Does the DEF 14A filing provide specific revenue or net income figures for JONES SODA CO?

No, this specific DEF 14A filing primarily focuses on executive compensation and equity awards and does not provide specific revenue or net income figures for JONES SODA CO. These financial details would typically be found in other filings like 10-K or 10-Q reports.

Industry Context

Jones Soda Co. operates in the highly competitive beverage industry, specifically within the niche of craft and specialty sodas. The market is characterized by established large players and a growing number of smaller, innovative brands focusing on unique flavors and healthier formulations.
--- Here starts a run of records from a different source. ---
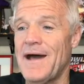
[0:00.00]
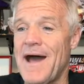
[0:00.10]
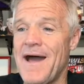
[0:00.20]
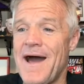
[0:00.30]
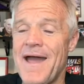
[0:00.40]

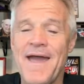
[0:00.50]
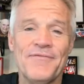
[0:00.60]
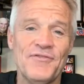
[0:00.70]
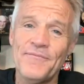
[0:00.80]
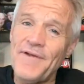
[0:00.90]
I
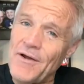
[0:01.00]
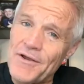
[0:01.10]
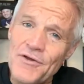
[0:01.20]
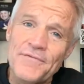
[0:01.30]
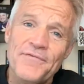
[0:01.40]
have some
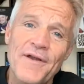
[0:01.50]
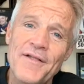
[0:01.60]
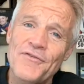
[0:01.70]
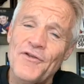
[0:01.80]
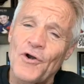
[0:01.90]
very good
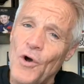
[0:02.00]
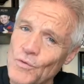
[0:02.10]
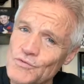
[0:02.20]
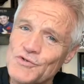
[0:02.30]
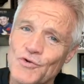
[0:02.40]
friends that are
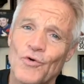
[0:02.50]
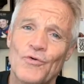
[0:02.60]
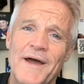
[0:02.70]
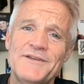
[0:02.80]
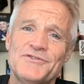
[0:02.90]
old school
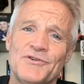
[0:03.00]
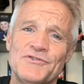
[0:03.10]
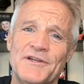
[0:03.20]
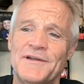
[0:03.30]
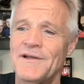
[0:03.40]

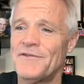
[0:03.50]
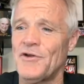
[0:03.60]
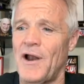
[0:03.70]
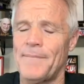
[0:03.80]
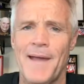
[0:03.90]
racers, and
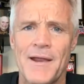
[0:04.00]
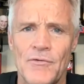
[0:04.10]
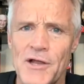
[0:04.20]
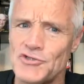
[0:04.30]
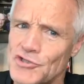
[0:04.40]
they're like, man,
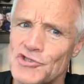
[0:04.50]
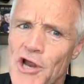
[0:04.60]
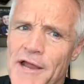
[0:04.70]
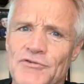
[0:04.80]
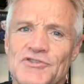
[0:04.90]
racing's
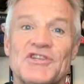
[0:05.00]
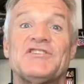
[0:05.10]
dangerous.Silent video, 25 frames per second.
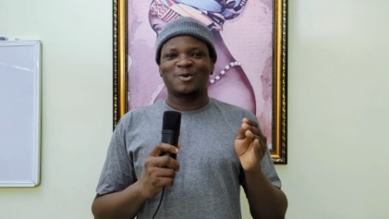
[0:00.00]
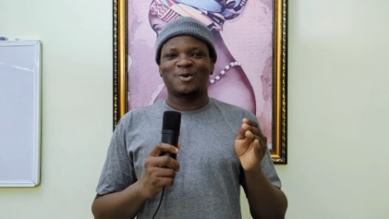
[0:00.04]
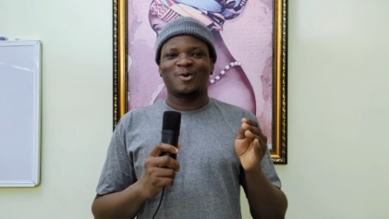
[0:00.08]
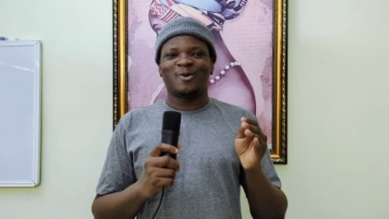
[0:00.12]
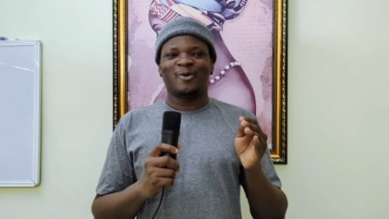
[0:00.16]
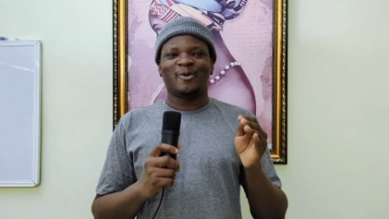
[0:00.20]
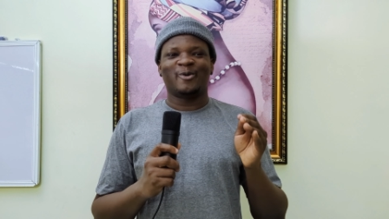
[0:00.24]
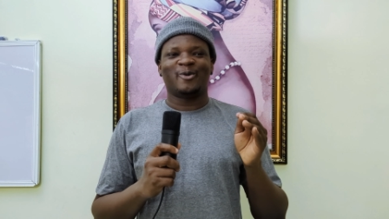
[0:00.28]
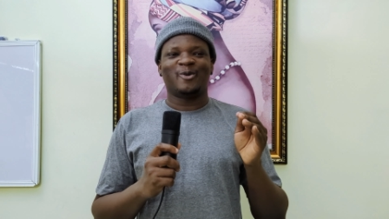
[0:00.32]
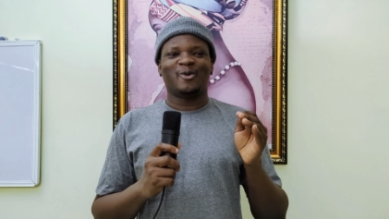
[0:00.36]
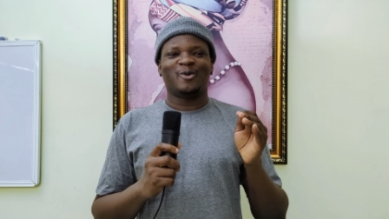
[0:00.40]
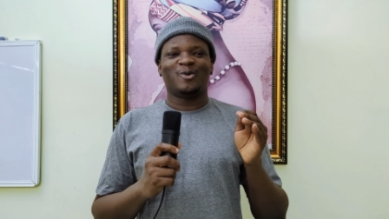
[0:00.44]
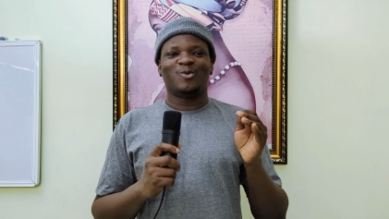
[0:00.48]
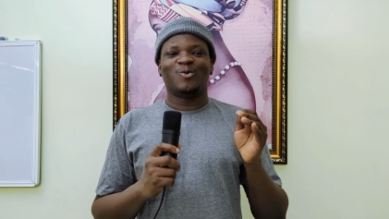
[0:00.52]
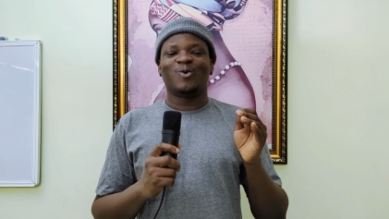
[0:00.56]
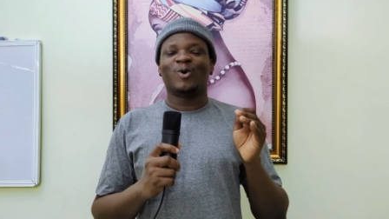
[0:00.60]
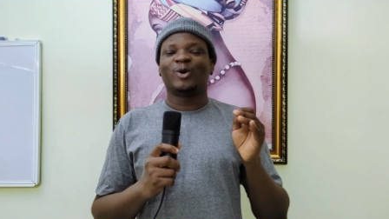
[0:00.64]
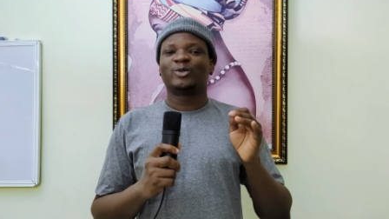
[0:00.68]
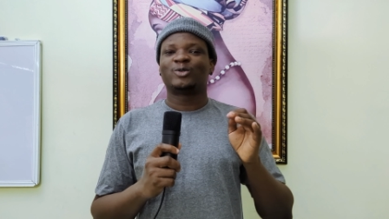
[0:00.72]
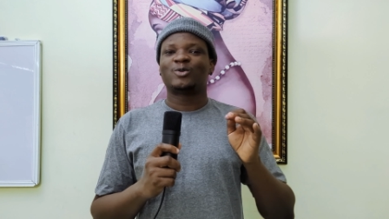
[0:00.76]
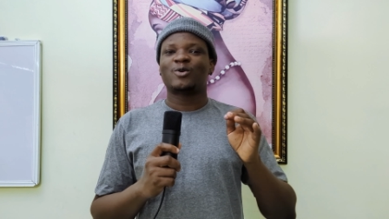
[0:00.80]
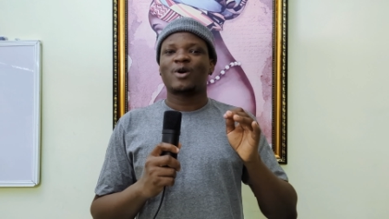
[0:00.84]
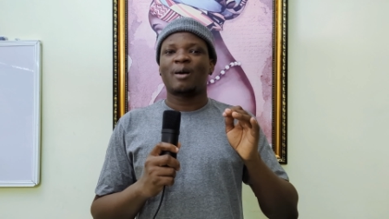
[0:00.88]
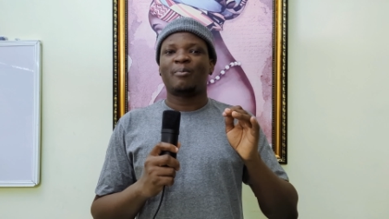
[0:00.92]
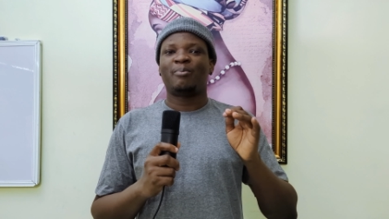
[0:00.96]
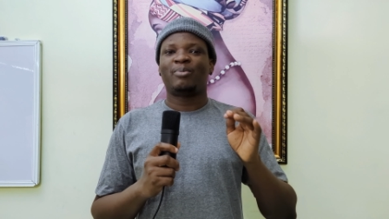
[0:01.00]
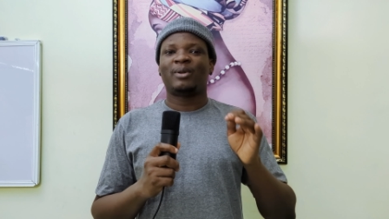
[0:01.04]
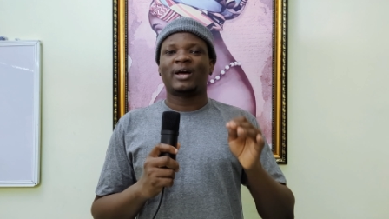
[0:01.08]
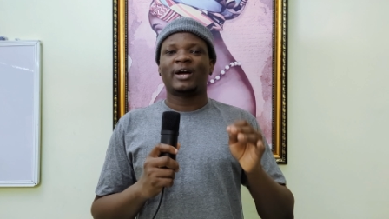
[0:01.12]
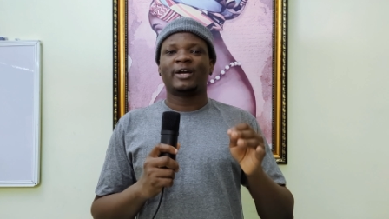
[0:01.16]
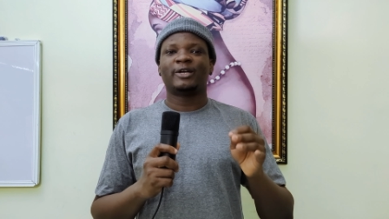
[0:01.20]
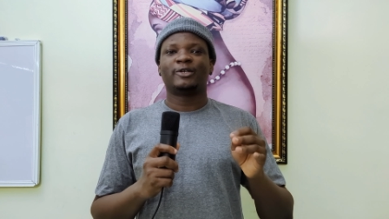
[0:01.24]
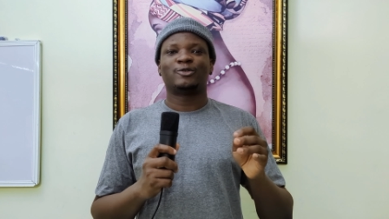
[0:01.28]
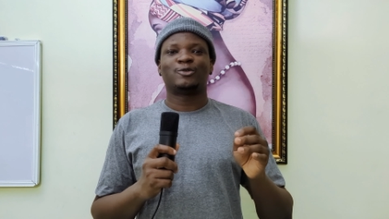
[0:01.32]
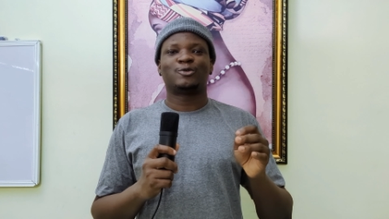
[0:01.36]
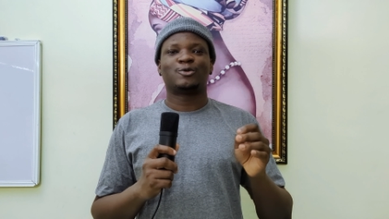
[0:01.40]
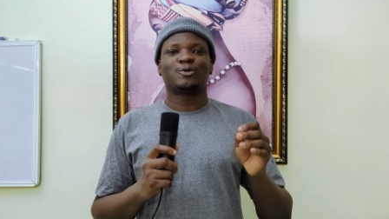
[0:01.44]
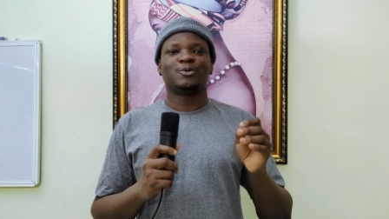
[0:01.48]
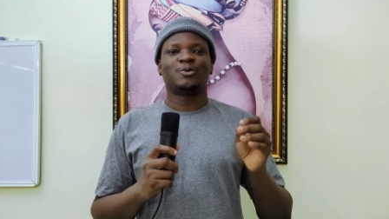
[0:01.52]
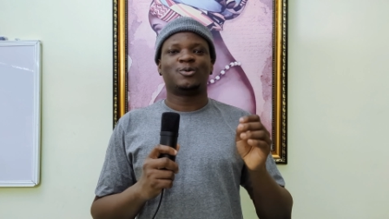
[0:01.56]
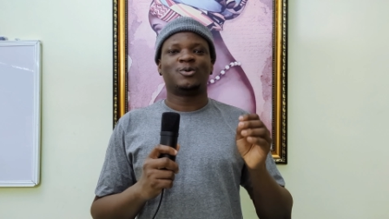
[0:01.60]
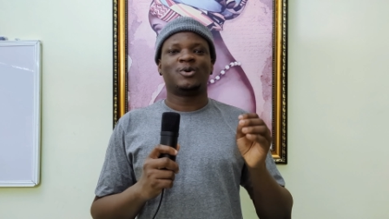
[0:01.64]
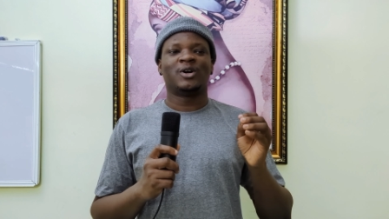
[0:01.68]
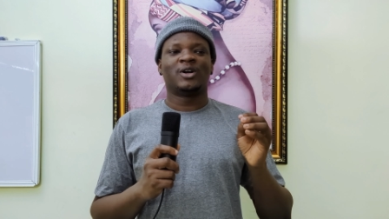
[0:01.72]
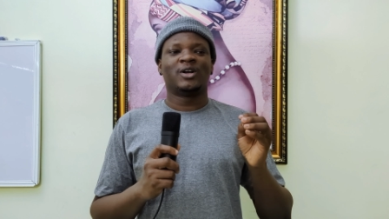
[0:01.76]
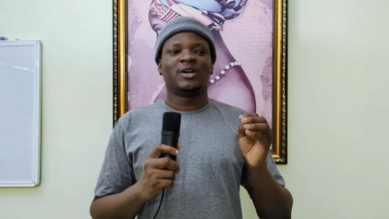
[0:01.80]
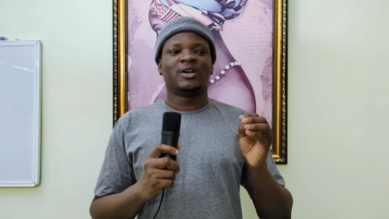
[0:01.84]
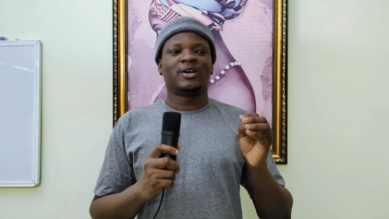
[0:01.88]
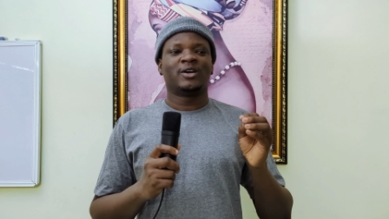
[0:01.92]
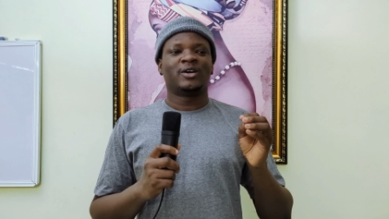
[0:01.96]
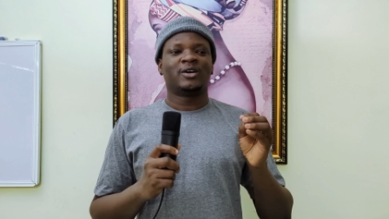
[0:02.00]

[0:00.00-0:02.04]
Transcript: You know, you want to apply to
Trends include a consumer shift towards premium and natural ingredients, as well as increased demand for functional beverages.

Regulatory Implications

As a publicly traded company, Jones Soda Co. is subject to SEC regulations, including the timely and accurate filing of documents like the DEF 14A. Compliance with executive compensation disclosure rules ensures transparency for investors. Potential regulatory shifts impacting the beverage industry, such as labeling requirements or health-related regulations, could also influence operational strategies.

What Investors Should Do

  1. Analyze executive compensation trends in relation to company performance.
  2. Monitor the fair value changes of outstanding equity awards.
  3. Review the company's strategic use of equity incentives.

Key Dates

Glossary

DEF 14A
A proxy statement filing required by the SEC for publicly traded companies, typically detailing information about the annual meeting of shareholders, including executive compensation, director nominations, and corporate governance matters. (This document is the primary source of information regarding executive compensation and related disclosures for Jones Soda Co.)
PEO
Principal Executive Officer, referring to the highest-ranking executive in a company, typically the Chief Executive Officer (CEO). (Data related to the PEO's compensation and equity awards is specifically detailed in the filing.)
NEO
Named Executive Officer, a category that includes the PEO, Chief Financial Officer (CFO), and other top executive officers identified by the company. (The filing provides compensation and equity award details for these key executives.)
Fair Value of Awards Granted
The estimated worth of stock options, restricted stock units, or other equity awards at the time they are granted, calculated using specific valuation models. (This metric is crucial for understanding the potential value of executive compensation tied to the company's stock performance.)
Unvested Awards
Equity awards granted to executives that have not yet met the specified vesting conditions (e.g., time-based or performance-based criteria). (The fair value of unvested awards at year-end indicates potential future compensation contingent on continued service and performance.)
Change in Fair Value
The fluctuation in the estimated worth of outstanding equity awards from one reporting period to the next, influenced by changes in the company's stock price and other valuation factors. (This highlights the impact of stock price volatility on the value of executive equity compensation.)
Vesting Date
The specific date on which an executive gains full ownership rights to their granted equity awards, provided all conditions are met. (Indicates when executives can realize the value of their vested equity awards.)

Year-Over-Year Comparison

This DEF 14A filing focuses on executive compensation and equity awards for the period ending December 31, 2024. While specific financial performance metrics like revenue and net income are not detailed within this particular filing, the data presented on stock-based incentives for PEOs and NEOs indicates a continued strategy of aligning executive interests with shareholder value through equity awards. Comparisons to prior periods (2023, 2022) would reveal trends in the grant date fair value of awards and changes in the fair value of outstanding awards, reflecting the impact of stock price performance on executive compensation.

Filing Details

This Form DEF 14A (Form DEF 14A) was filed with the SEC on June 4, 2025 by PEO regarding JONES SODA CO (JSDA).